### Work to complete
Everything in the entries below must be output exactly, apart from the pictures.

##############################

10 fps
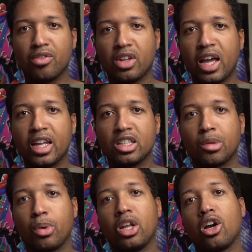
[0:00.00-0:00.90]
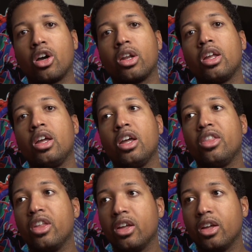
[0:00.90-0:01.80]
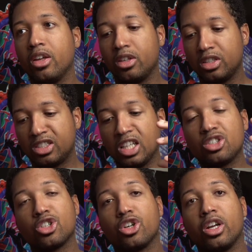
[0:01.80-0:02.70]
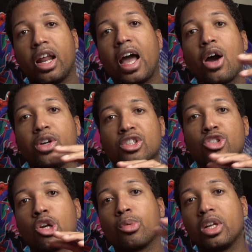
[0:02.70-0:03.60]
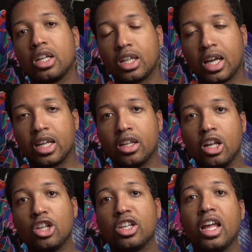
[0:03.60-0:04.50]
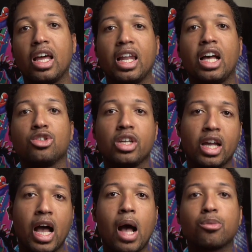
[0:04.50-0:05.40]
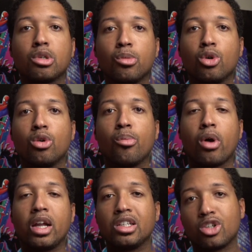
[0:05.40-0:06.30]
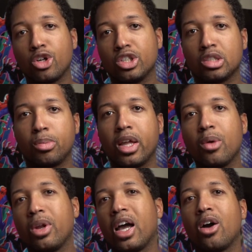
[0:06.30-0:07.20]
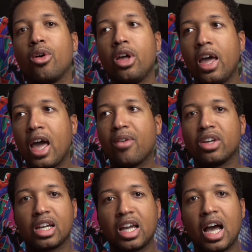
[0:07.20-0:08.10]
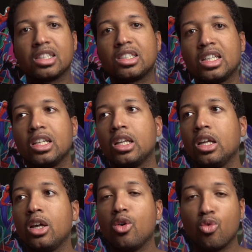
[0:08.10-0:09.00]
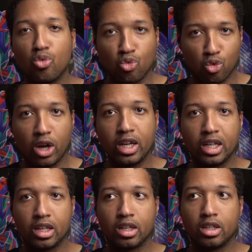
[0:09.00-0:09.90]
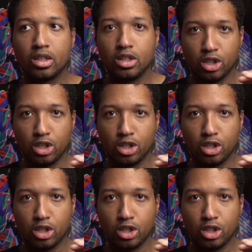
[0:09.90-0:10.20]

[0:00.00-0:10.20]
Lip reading: of light depending on the sensor and how it's interpreting light. So that allows you to get optimal brightness on your display without having a constant running,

##############################

### Task answer
10 fps
[0:00.00-0:00.90]
[0:00.90-0:01.80]
[0:01.80-0:02.70]
[0:02.70-0:03.60]
[0:03.60-0:04.50]
[0:04.50-0:05.40]
[0:05.40-0:06.30]
[0:06.30-0:07.20]
[0:07.20-0:08.10]
[0:08.10-0:09.00]
[0:09.00-0:09.90]
[0:09.90-0:10.20]

[0:00.00-0:10.20]
Lip reading: of light depending on the sensor and how it's interpreting light. So that allows you to get optimal brightness on your display without having a constant running,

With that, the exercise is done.